The summer after my first year of college I worked in a fairly non-traditional work setting (a dorm) with a plot of outspoken senior girls. I attend a radically liberal university that prides itself on its diverse student population, a population of Respectful Advocates who fight the patriarchy, honor each other’s cultural experiences, hate Taylor Swift, and only discuss topics at work that Tomi Lahren would condemn fit for a flurry of snowflakes.
One particular girl on the staff – let’s call her Esmé – was a Venezuelan woman dating an Indian man also on the staff. Their relationship, like any other twentysomething love affair, had been less than breezy, but they stayed together because they were (of course) in love despite it all. Needless to say, when I walked into my shift I could always expect an update on Esmé and Rohit.
“He comes from a small town in India, you see,” Esmé was telling Clarisse, another girl on the staff, as I slipped behind the desk and clocked in.
“So it’s really understandable as to why he doesn’t get women, you know?”
“But that’s no excuse for his behavior! Like that time he asked you why you never cook for him? Unacceptable.”
Yes, Clarisse. Stick it to him.
“But he doesn’t know any better, Clarisse! In his culture all the women cook and clean. None of the women go to school or join the workforce – they don’t even want to!”
“How can they know they don’t want to if they aren’t afforded the opportunity to begin with?” I chimed in. Clarisse shot me a look.
“You’ve entered a really big conversation here. Have some respect, okay?” Esmé sounded like she was talking to a ten year old, a ten year old who just so happened to be me.
“So anyway…” Esmé returned to her intended audience. “We were talking over dinner, and when the check comes he picks it up to pay for it – he always pays and it’s sooooo cute – and I said ‘Hey, you should tip the waitress 25 percent instead of 20 percent because she worked really hard and she was nice.’ And he looks at me like ‘What the hell, Esmé?’ and he says ‘She was just as good as any other waiter…I’ll tip her 20 percent’. So I explain that women only make 77 cents to the man’s dollar and that extra 5 percent might really help her, and you know what?”

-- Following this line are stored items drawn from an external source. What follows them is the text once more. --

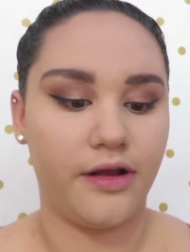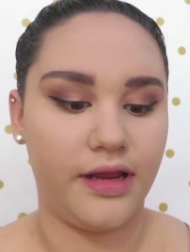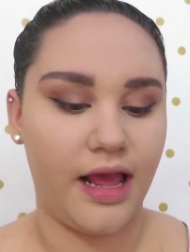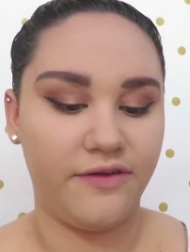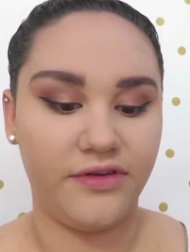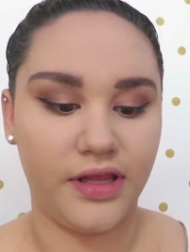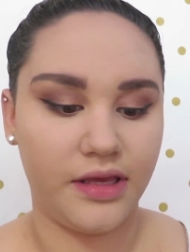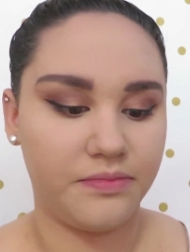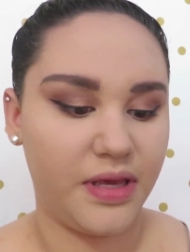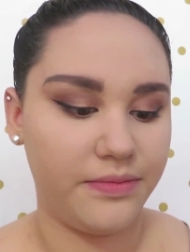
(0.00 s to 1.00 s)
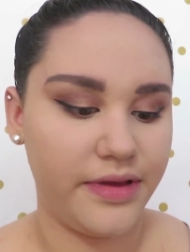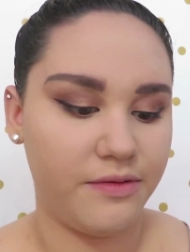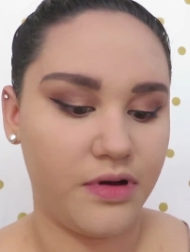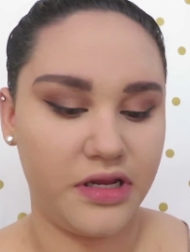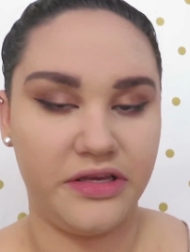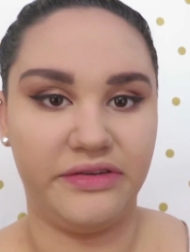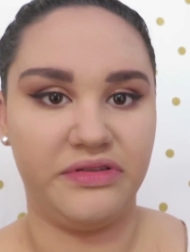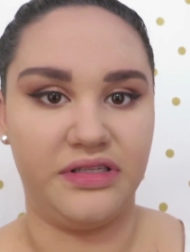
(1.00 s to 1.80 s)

And I feel like maybe I want to use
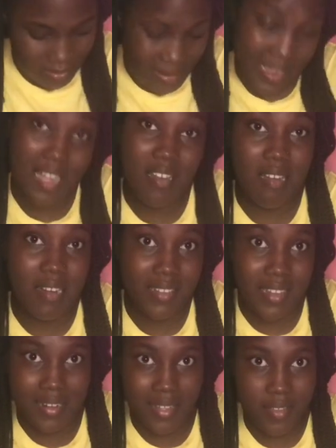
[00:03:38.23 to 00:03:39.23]
I call it
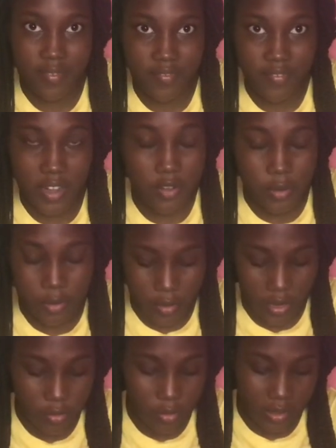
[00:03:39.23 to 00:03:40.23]
a knife. I
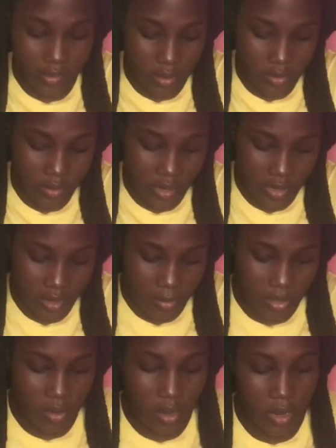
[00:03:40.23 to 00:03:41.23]
know that's not the right name, but
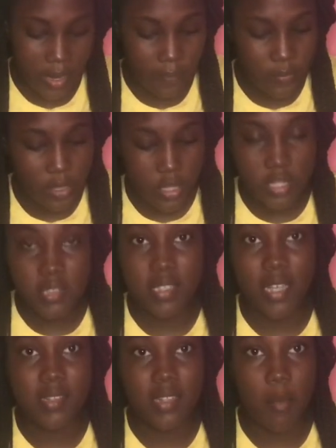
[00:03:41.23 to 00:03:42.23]
I call it to
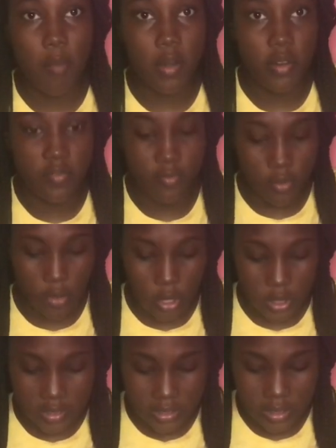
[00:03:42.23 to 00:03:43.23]
get that wonderful
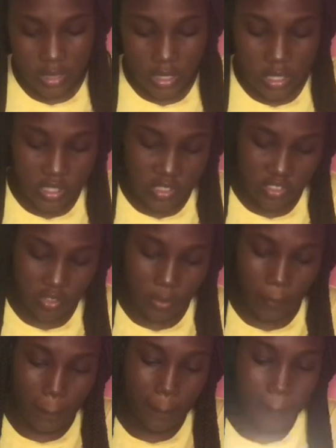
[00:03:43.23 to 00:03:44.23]
cut. So,
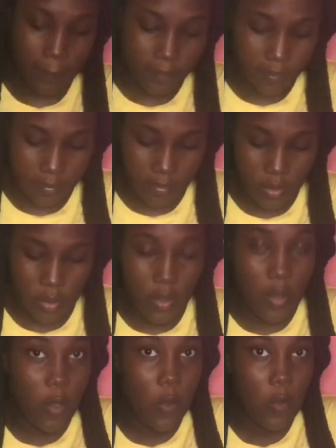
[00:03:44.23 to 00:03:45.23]

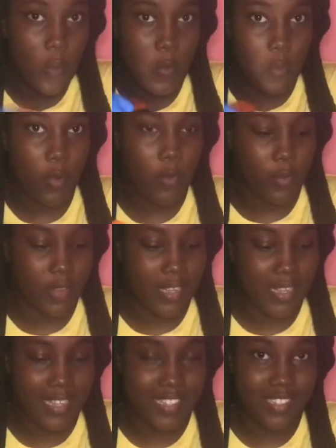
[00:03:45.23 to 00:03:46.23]
whoop,
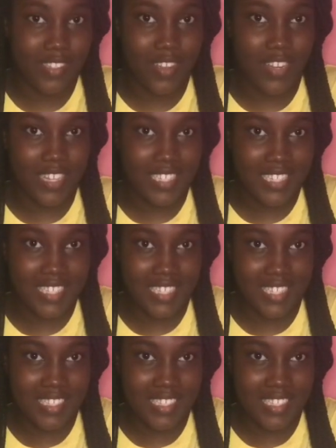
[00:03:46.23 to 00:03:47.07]
it's cut. So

Clarisse is waiting on pins and needles. Admittedly, I am too.
“He says ‘That’s just not true. Women get just as many opportunities if not more because they’re, you know, women. A guy can’t flirt his way into getting a job, you know. Women actually have it better. That statistic is just what women say for sympathy. It’s not true.’ And I just looked at him, and I didn’t know what to say. I was stunned Clarisse.”

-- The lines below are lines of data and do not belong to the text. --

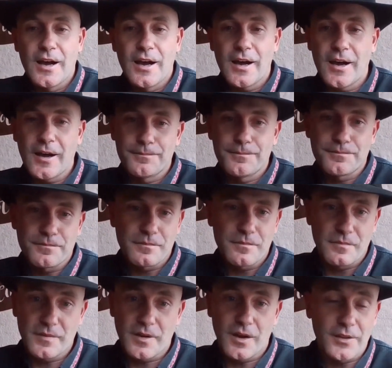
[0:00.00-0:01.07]
on
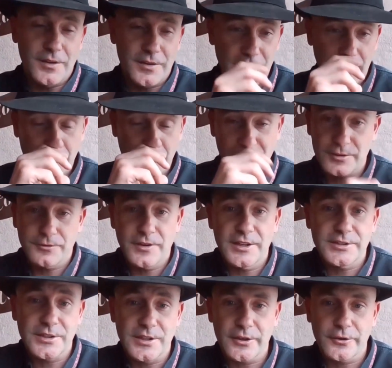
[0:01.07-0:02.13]
the same
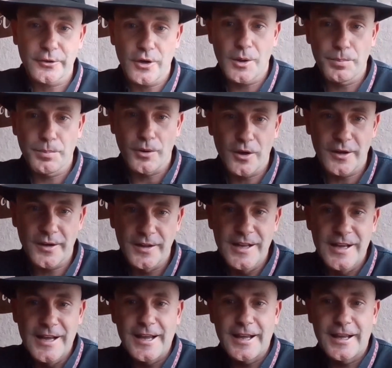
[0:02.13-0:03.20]
reservation I grew up on,
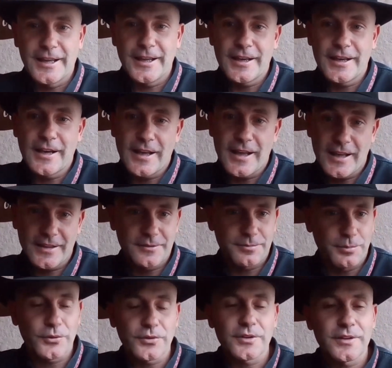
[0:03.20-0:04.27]
he had these
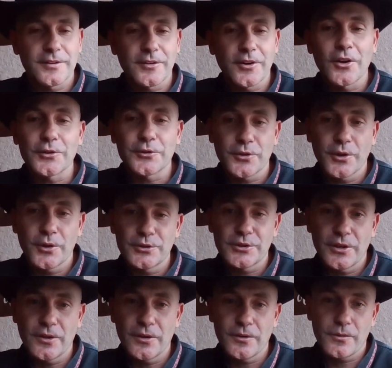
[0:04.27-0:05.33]
bulls at this college
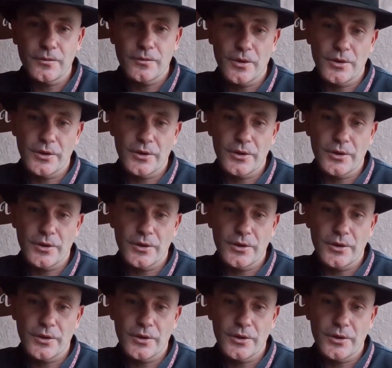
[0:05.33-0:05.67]
rodeo,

Esmé paused, clearly confronting the boiling pot of emotional turmoil she’d yet to take off her own personal stove.
“You know,” she said, quieter. “It just really hurts to know I’m dating a man who is inherently… sexist.” The word landed like a lead paperweight on the counter. “I tried so hard to get him to see my side – you know, about how women truly are at a disadvantage in the workplace, or really anyplace – and he refused to see it or acknowledge his privilege or even acknowledge the fact that he had hurt my feelings!”